Bogomolnaia and Moulin' prove another useful characterization of sd-efficiency, for the same fair random assignment setting but with strict item rankings. Define the exchange graph of a given fractional allocation as a directed graph in which the nodes are the items, and there is an arc x→y iff there exists an agent i that prefers x and receives a positive fraction of y. Define an allocation as acyclic if its exchange graph has no directed cycles. Then, an allocation sd-efficient iff it is acyclic.

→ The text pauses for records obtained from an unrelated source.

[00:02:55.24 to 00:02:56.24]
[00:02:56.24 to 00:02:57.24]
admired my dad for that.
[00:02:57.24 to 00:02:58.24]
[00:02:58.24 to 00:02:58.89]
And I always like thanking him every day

Fishburn proved the following equivalence on dominance relations of discrete bundles, with responsive bundle rankings:

- If X_{i} >> Y_{i} (that is: X_{i} ≠ Y_{i} , and for every item z, X_{i} has at least as many items that are at least as good as z), then for every responsive bundle-ranking consistent with the item-ranking, X_{i} >Y_{i} .
- If not X_{i} >> Y_{i} , then there exists at least one responsive bundle-ranking consistent with the item-ranking, for which X_{i} <Y_{i} .
Therefore, the following holds for dominance relations of discrete allocations: X >> Y iff X necessarily Pareto-dominates Y.

=== Properties ===
If X_{i} wsd Y_{i}, then |X_{i}| ≥ |Y_{i}|, that is, the total quantity of objects (discrete or fractional) in X_{i} must be at least as large as in Y_{i}. This is because, if |X_{i}| < |Y_{i}|, then for the valuation which assigns almost the same value for all items, v(X_{i}) < v(Y_{i}).

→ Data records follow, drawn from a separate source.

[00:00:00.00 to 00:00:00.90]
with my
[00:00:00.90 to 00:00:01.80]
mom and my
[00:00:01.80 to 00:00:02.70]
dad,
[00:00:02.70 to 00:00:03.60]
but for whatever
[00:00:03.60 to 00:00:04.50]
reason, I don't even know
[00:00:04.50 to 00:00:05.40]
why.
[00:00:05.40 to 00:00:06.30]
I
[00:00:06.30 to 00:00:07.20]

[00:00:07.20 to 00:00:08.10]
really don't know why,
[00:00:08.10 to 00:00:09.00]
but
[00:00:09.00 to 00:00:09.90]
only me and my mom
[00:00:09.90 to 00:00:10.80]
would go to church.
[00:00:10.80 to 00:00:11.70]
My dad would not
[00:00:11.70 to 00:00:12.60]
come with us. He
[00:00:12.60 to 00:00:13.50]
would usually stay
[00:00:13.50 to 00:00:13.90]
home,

This means that, if X wsd Y and both X and Y are complete allocations (all objects are allocated), then necessarily |X_{i}| = |Y_{i}| for all agents i. In other words, a complete allocation X can be necessarily-dominated only by an allocation Y which assigns to every agent the same amount as X does.

This means that, in particular, if X is sd-efficient in the set of all allocations that give exactly 1 unit to each agent, then X is sd-efficient in general.

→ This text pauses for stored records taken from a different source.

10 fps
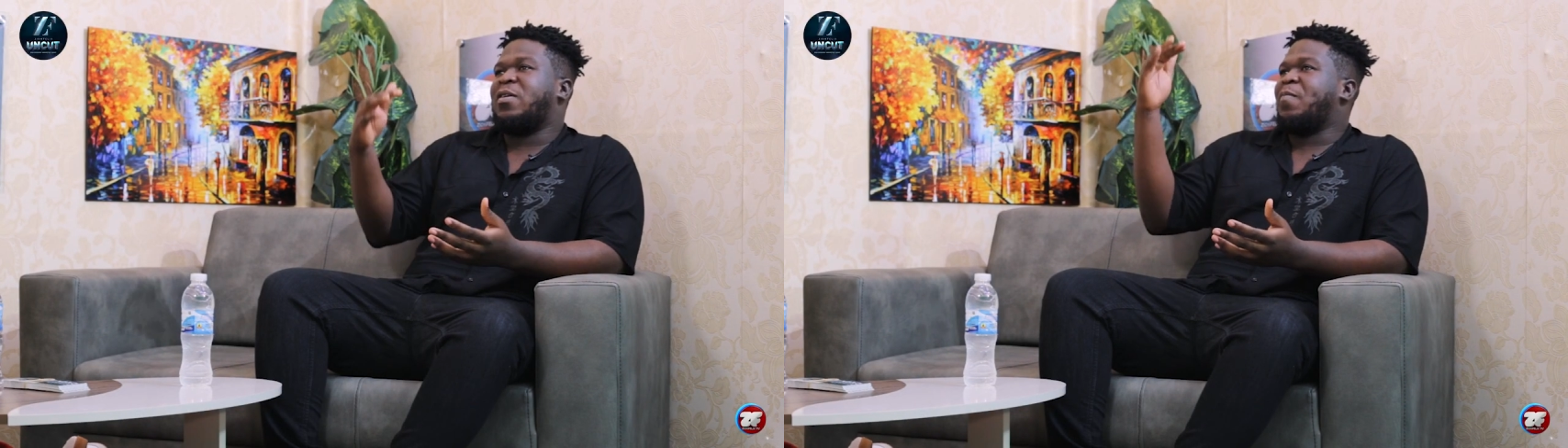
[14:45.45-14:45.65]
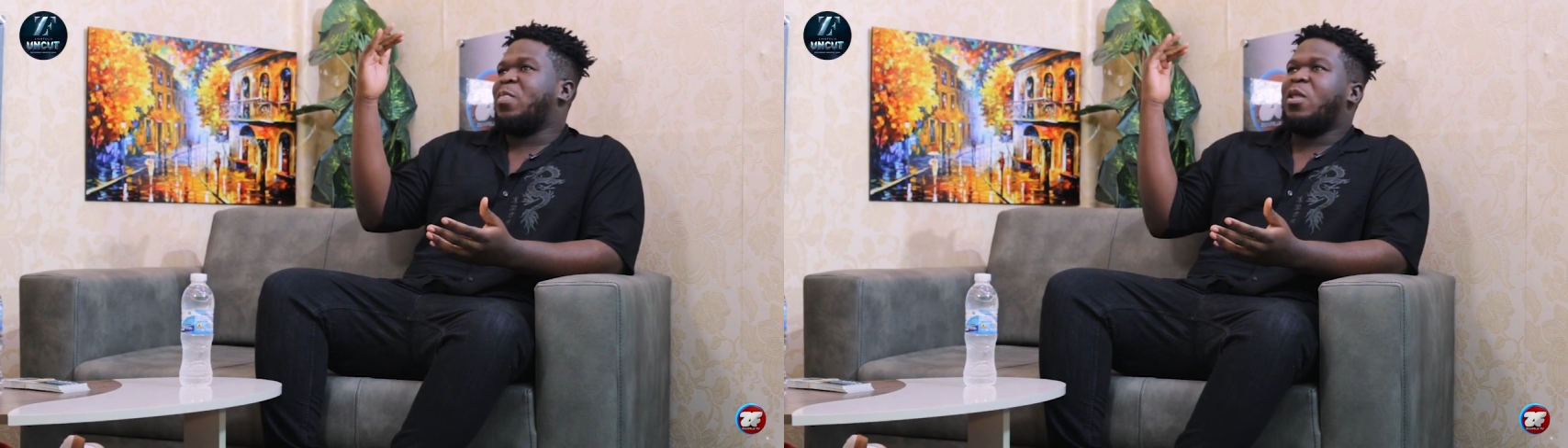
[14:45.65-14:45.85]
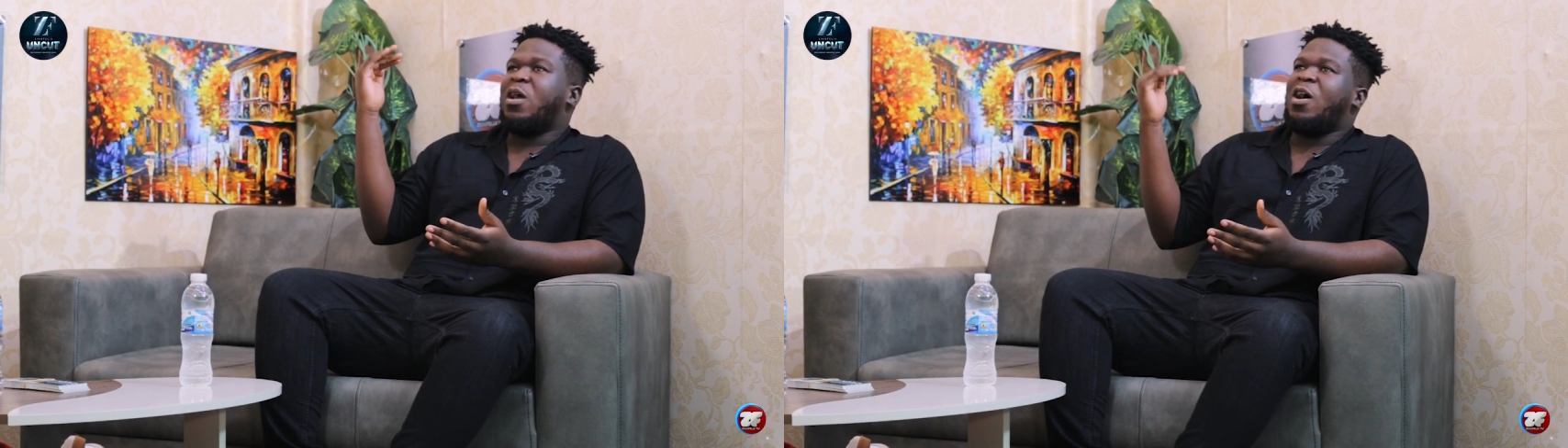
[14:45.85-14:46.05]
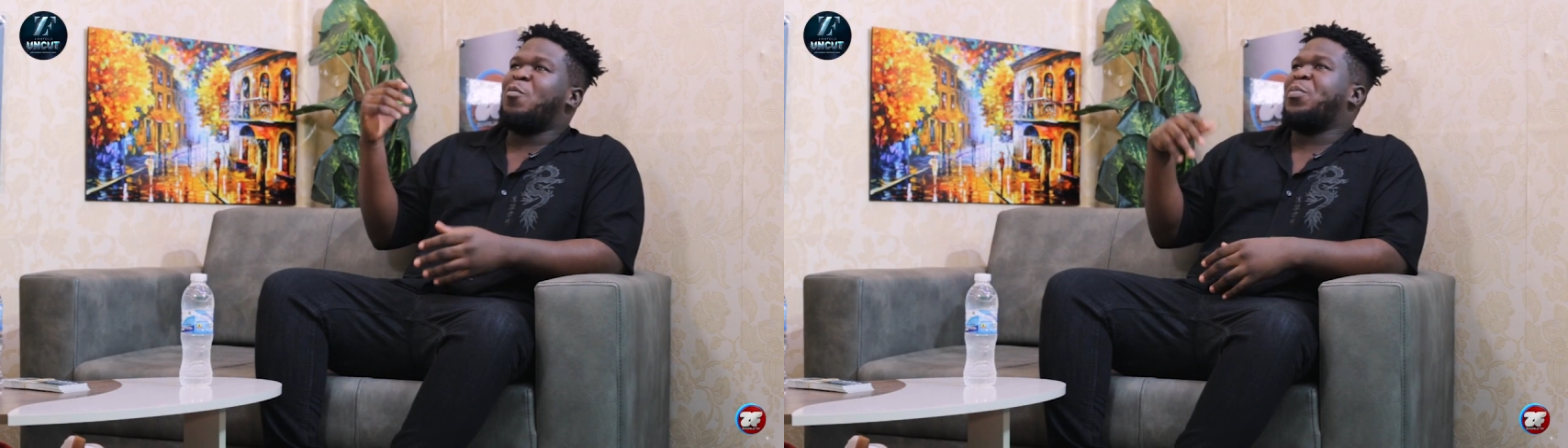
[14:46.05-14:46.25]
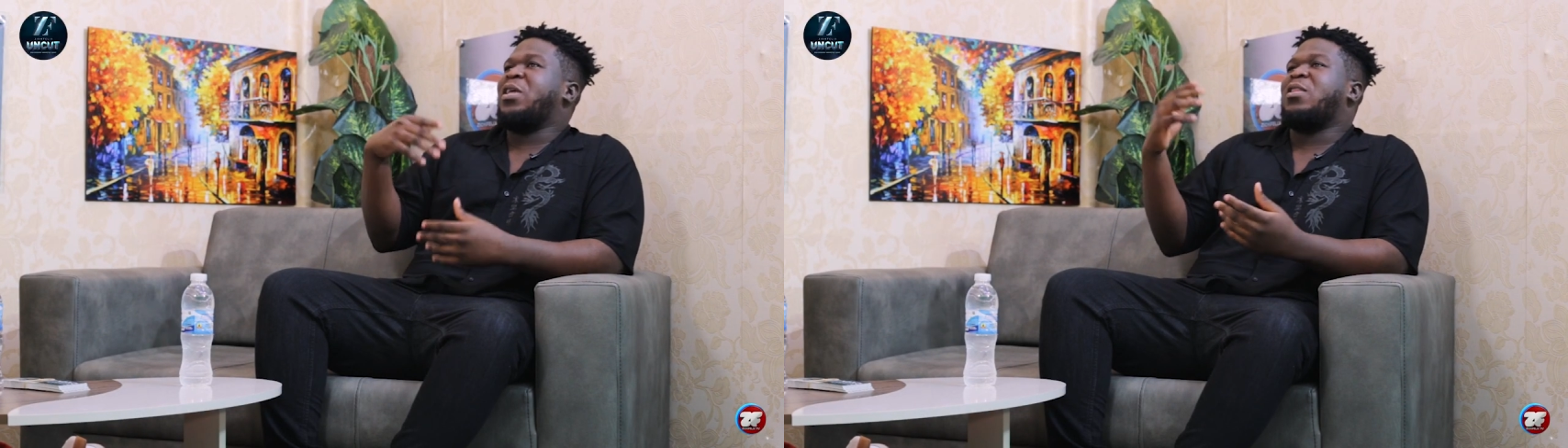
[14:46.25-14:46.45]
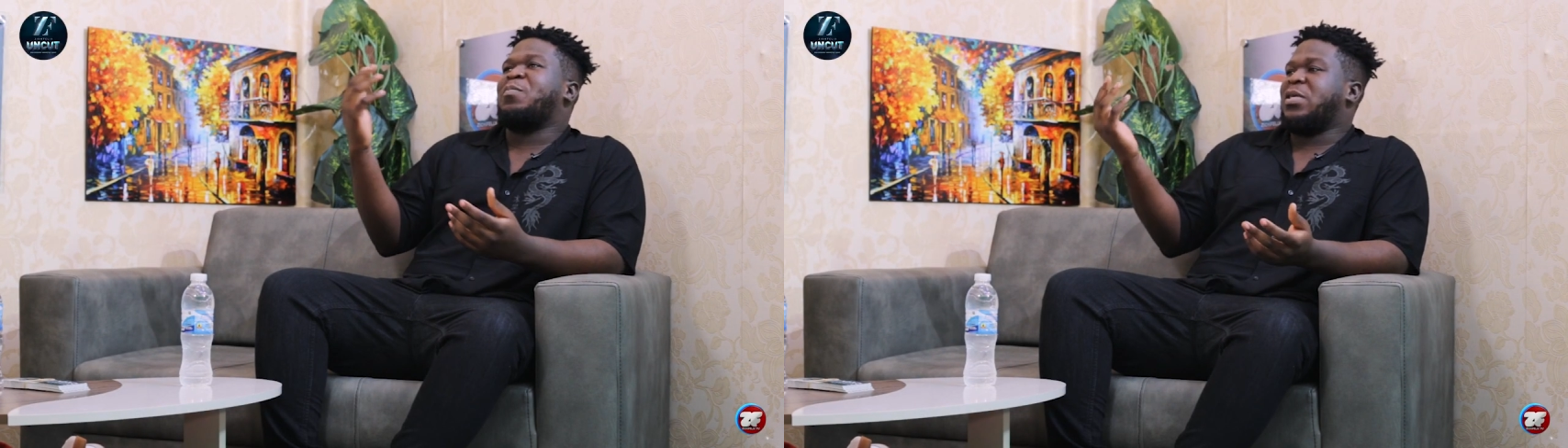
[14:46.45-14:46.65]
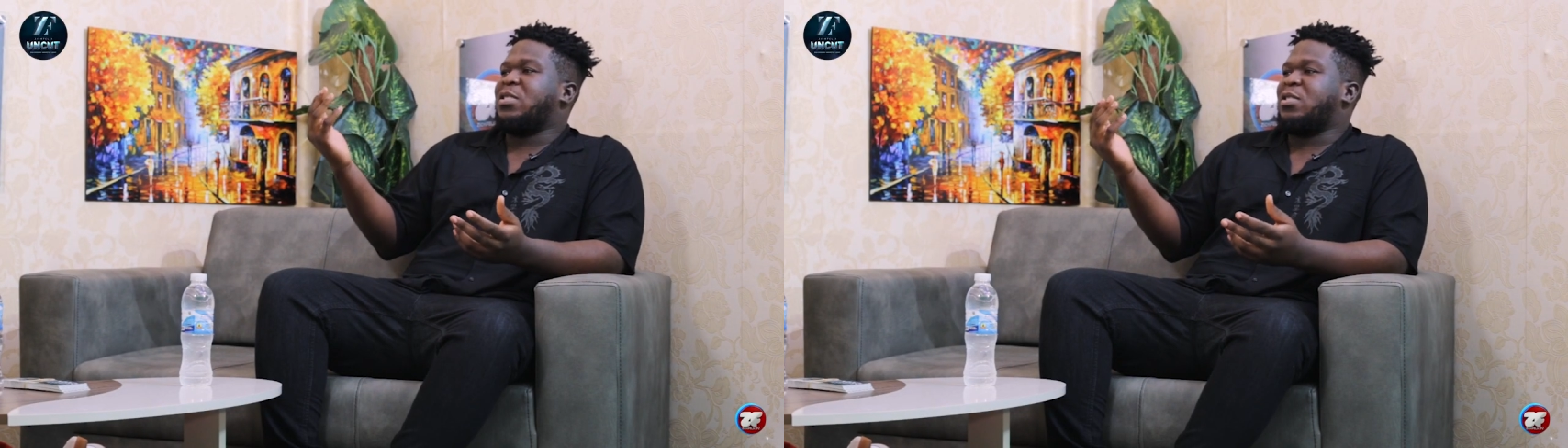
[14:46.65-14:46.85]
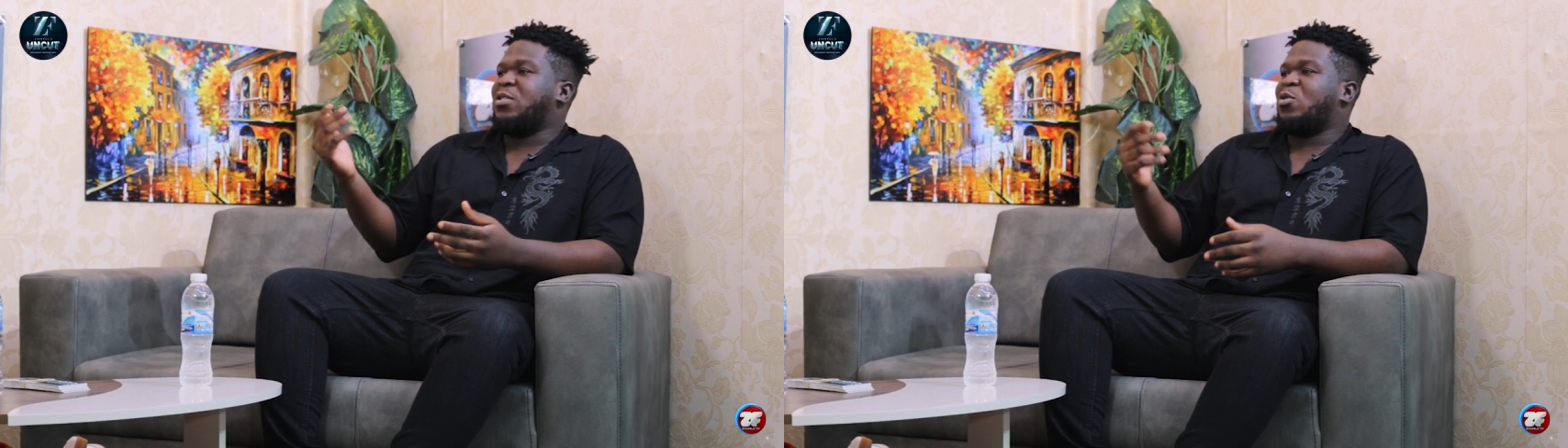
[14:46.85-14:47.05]
how big the person is
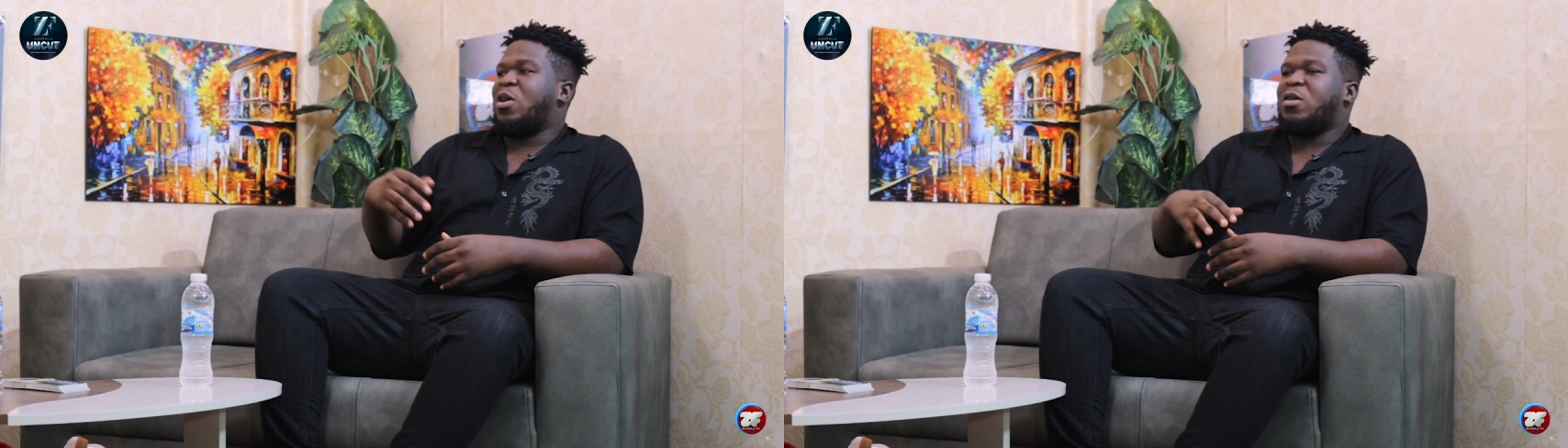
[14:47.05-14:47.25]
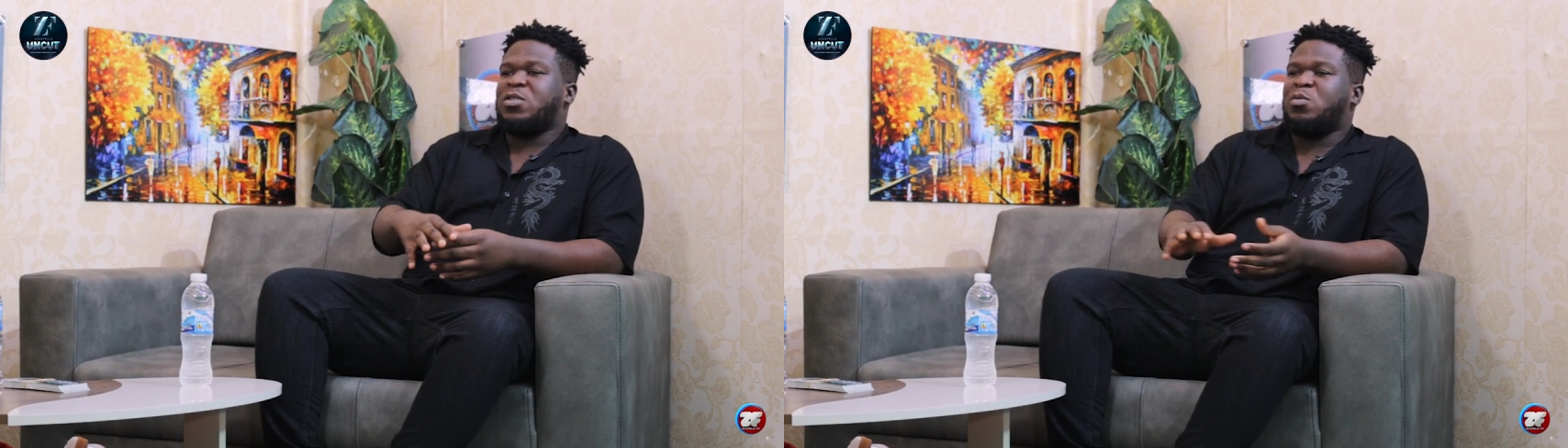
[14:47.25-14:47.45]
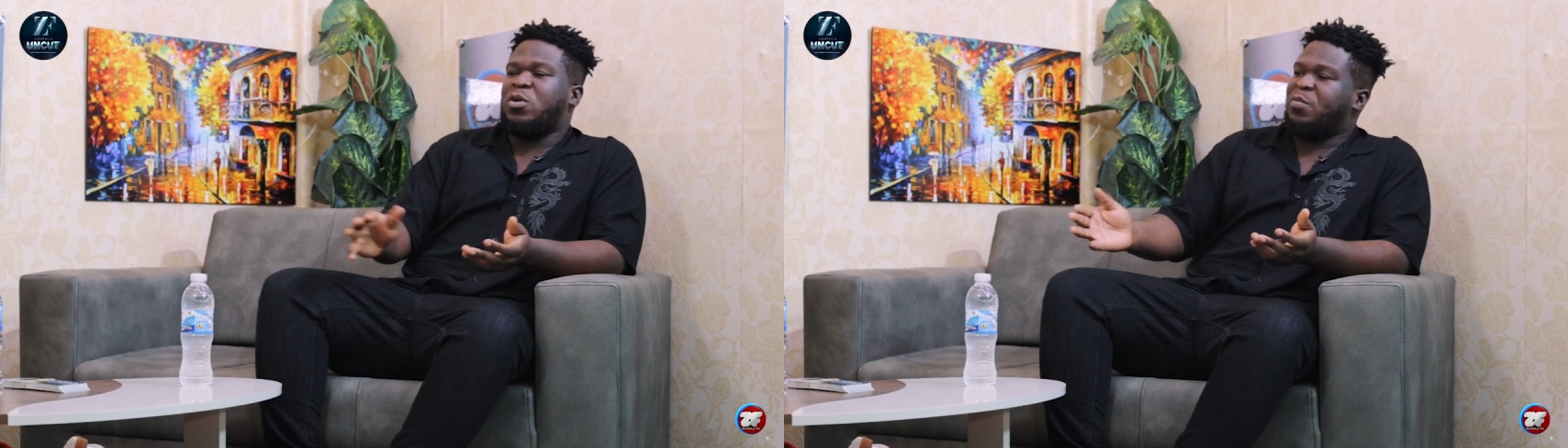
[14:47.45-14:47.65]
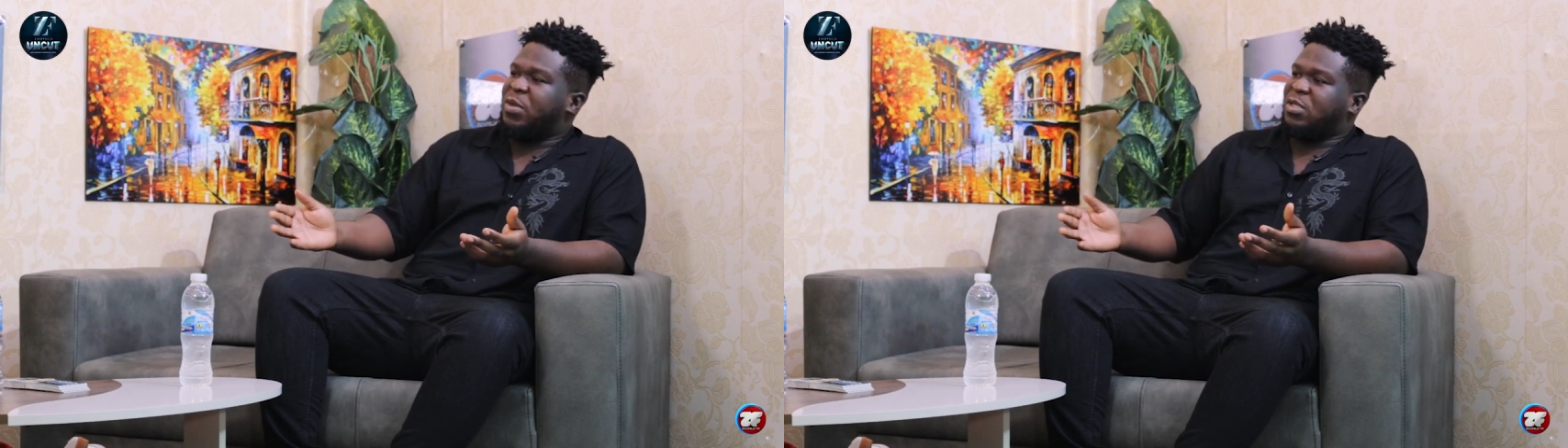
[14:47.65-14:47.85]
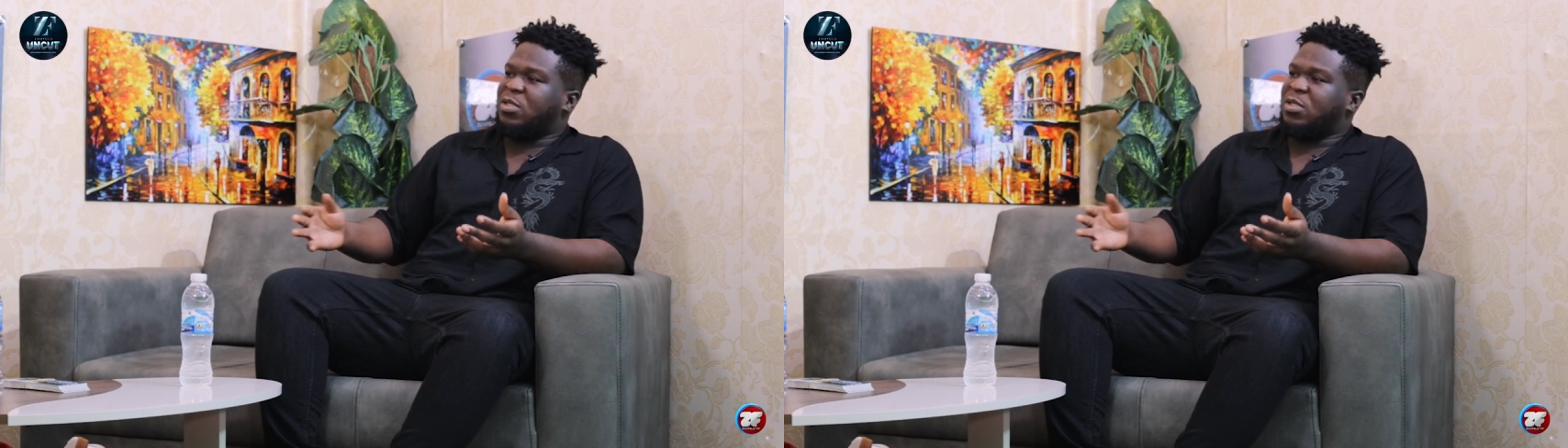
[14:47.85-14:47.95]
or how small the person is,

== Lexicographic-dominance Pareto-efficiency ==
Cho presents two other efficiency notions for the setting of fair random assignment, based on lexicographic dominance.

An allocation X = (X_{1},...,X_{n}) downward-lexicographically (dl) dominates another allocation Y = (Y_{1},...,Y_{n}), if for every agent i, X_{i} weakly-dl-dominates Y_{i}, and for at least one agent j, X_{j} strictly-dl-dominates Y_{j}. An allocation is called dl-efficient if there is no other allocation that dl-dominates it.

Similarly, based on the notion of upward-lexicographic (ul) domination, An allocation is called ul-efficient if there is no other allocation that ul-dominates it.

In general, sd-domination implies dl-domination and ul-domination. Therefore, dl-efficiency and ul-efficiency imply sd-efficiency.

=== Equivalences ===
Consider the fair random assignment setting (the bundle rankings are additive, the allocations may be fractional, and the total fraction given to each agent must be 1), with strict item rankings, where there can be more items than agents (so some items may remain unallocated). Cho and Dogan prove that, in this particular case, dl-efficiency and ul-efficiency are equivalent to sd-efficiency. In particular, they prove that if an allocation X is sd/ld/ul efficient, then:

- The exchange graph of X is acyclic, and -
- X is non-wasteful ("wasteful" means that some agent i, who receives a positive fraction of an item x, prefers another item y which is not entirely allocated).
The equivalence does not hold if there are distributional constraints: there are allocations which are sd-efficient but not dl-efficient.